Thursday, June 30, 2016

Traveling In Chicago-Something Missing On a First Anniversary

As of today, Illinois has gone a whole year without a budget and many supports for low income people have been vanishing as a result. While it looks like Governor Rauner and the Dem. leadership may come to an agreement on a budget for the next fiscal year, many services for the poor have been cut or eliminated.Who knows how long it will take us to restore everything that was lost.

Therefore, I was thrilled when I found a vendor selling Streetwise, the weekly magazine for and about the homeless. He was the first vendor whom I had seen in months. Gladly, I bought an issue of it from him and asked where all the vendors had gone. “I don’t know,” he said. “I’m here every day.”

           He may be here every day, but a lot of the social safety net has disappeared in Illinois in the past year. We’ll probably see many more homeless on Chicago’s streets and be panhandled more often as more people become desperate. In such times, it’s great to see Streetwise vendors selling their papers.

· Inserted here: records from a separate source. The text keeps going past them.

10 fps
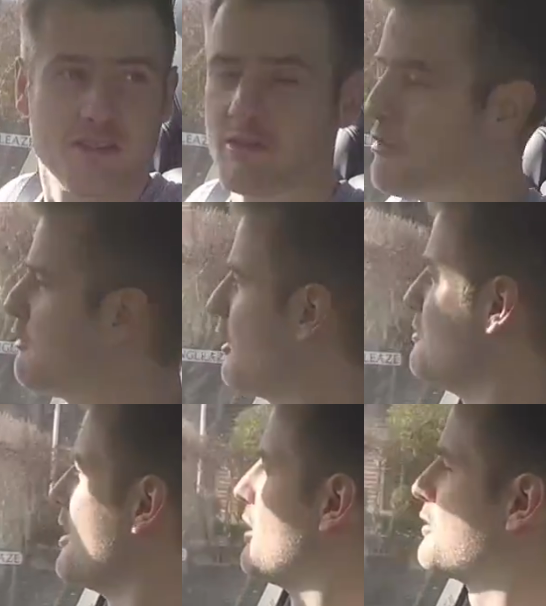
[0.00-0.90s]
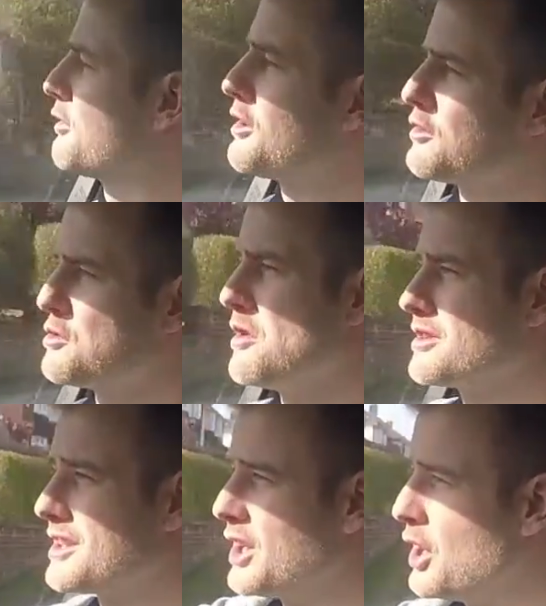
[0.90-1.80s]
very fun miles, very comfortable
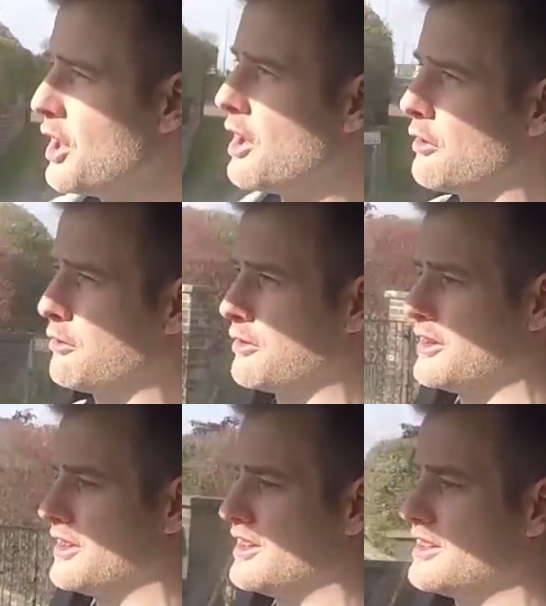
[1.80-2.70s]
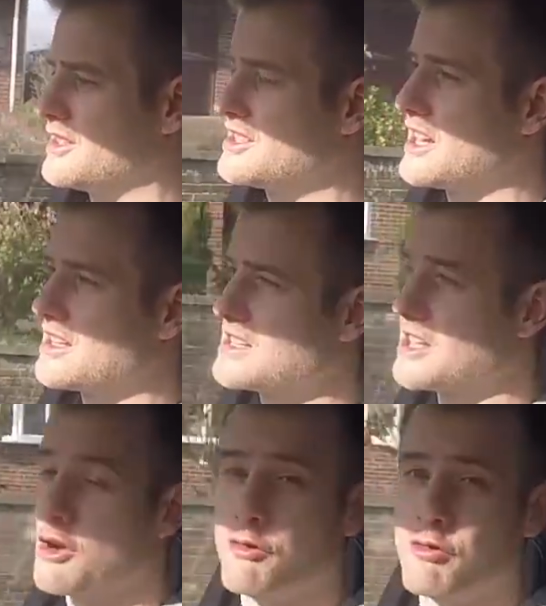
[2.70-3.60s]
miles. I'd love to take this
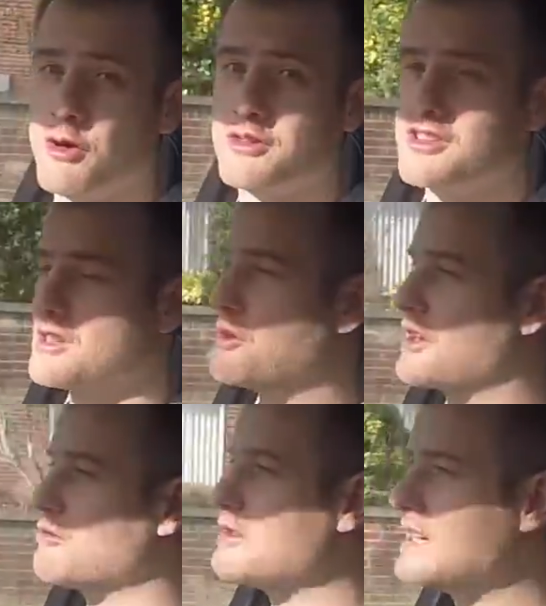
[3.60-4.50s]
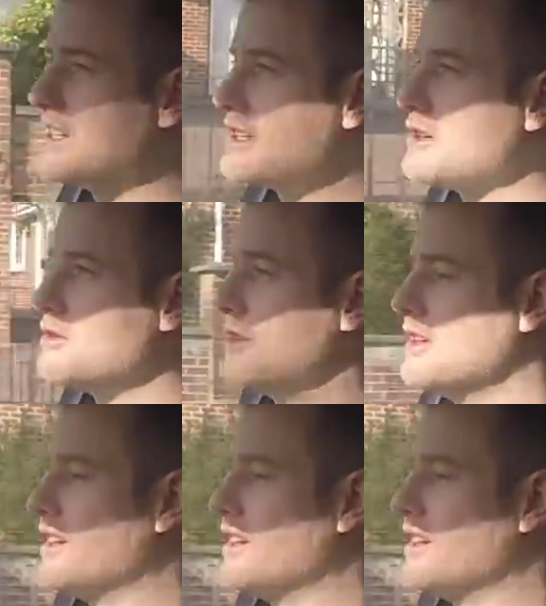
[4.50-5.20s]
thing off-road to see what it can really do,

           Streetwise is a magazine about issues relating to homelessness. The organization trains and employs the homeless. Vendors go through a month training program to learn about customer service and other aspects of business. The issues sell for two dollars apiece and $1.10 of that goes directly to the vendor for his or her income. Last week’s issue focused on restaurant reviews written by Streetwise vendors. Each reviewer was given ten dollars to write the reviews. The restaurants were all ones with meals for ten dollars apiece or less, places that vendors may frequent. There were also articles in the issue about current events affecting the poor, the homeless, and those at risk of becoming homeless.

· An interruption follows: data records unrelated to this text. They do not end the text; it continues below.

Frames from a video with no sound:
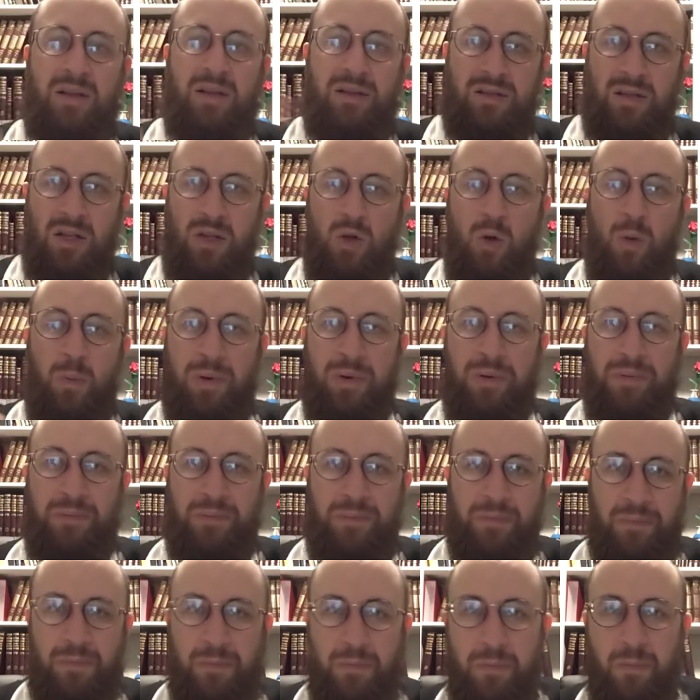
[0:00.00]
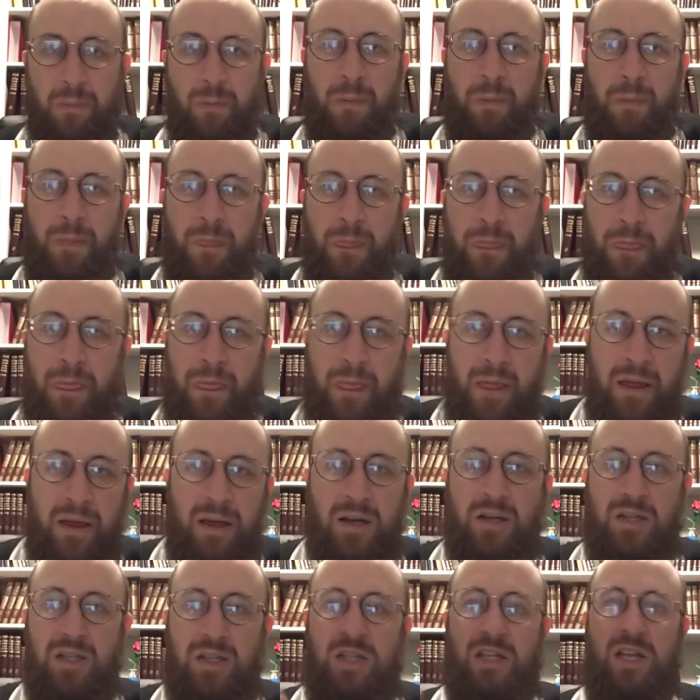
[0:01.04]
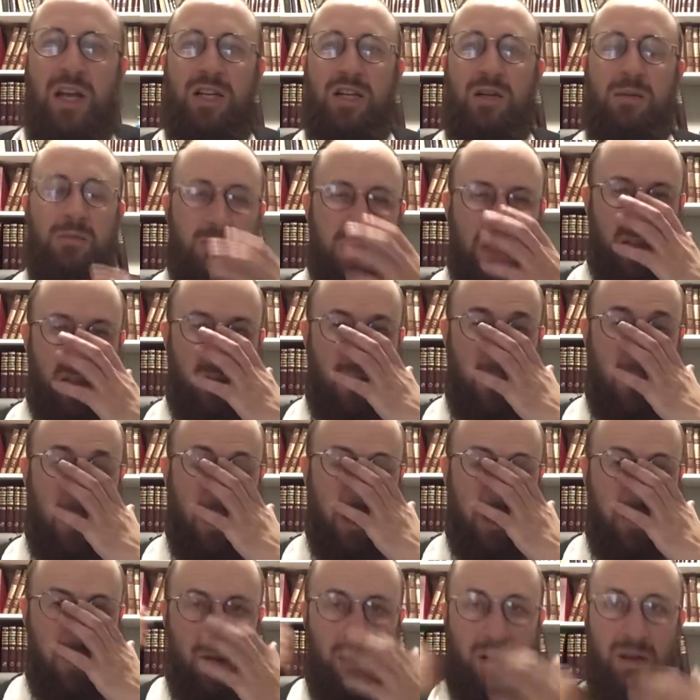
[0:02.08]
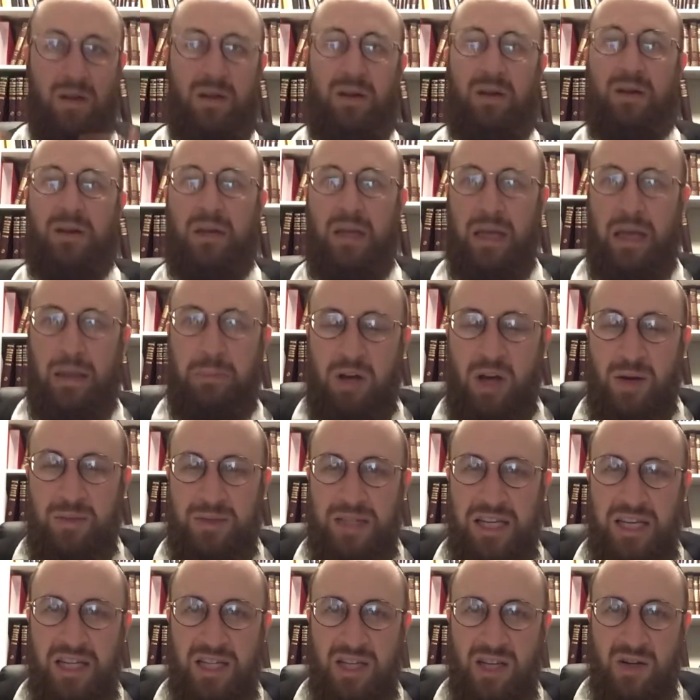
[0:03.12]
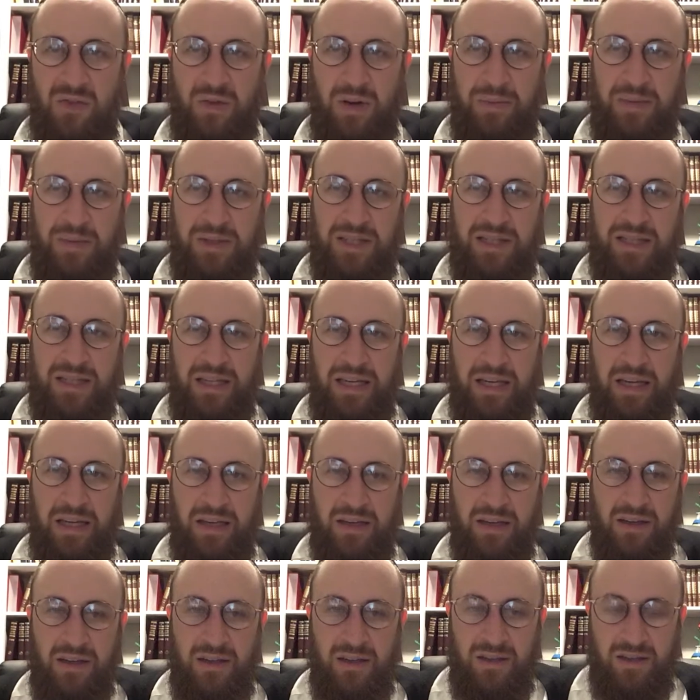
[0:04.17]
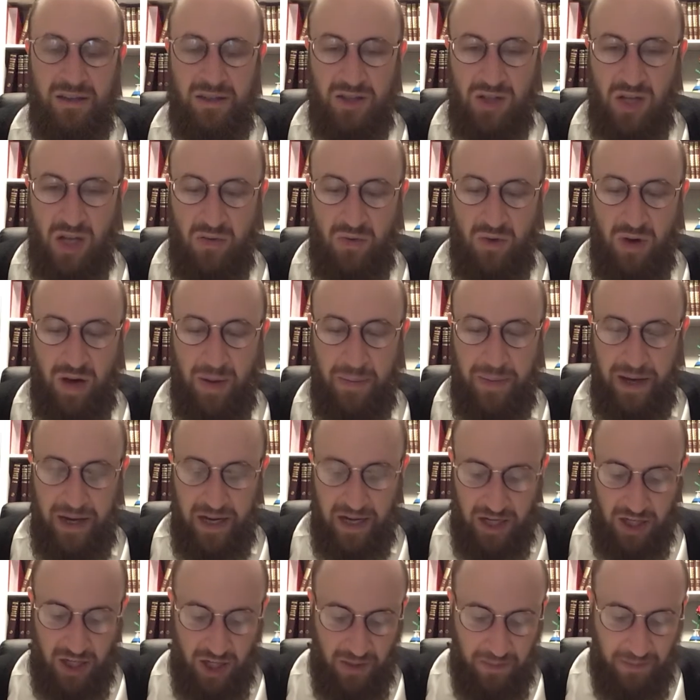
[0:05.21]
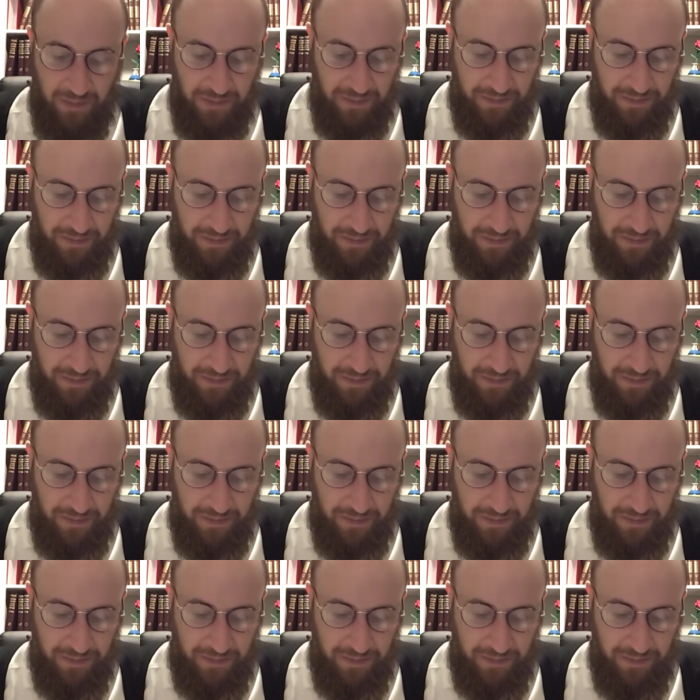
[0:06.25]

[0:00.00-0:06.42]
it's a loop. He'll see Hashem's midas b'poil. It becomes easier for him to see Tov Rabbeinu Hashem.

           The homeless are the other 1% in America. At any given time, that’s how many people are homeless here. While some of the homeless are quickly identified, many more homeless people defy the stereotype we have of them and look just like you and me. Thus their condition is invisible to most. And it could happen to almost anyone.

           When a person becomes a vendor of Streetwise, it may be that person’s first chance in many a year to re-enter the job market and slowly extricate himself from the downward spiral of homelessness and despair and to do it with dignity. The Streetwise organization also has a Transitional Jobs Program and supportive services.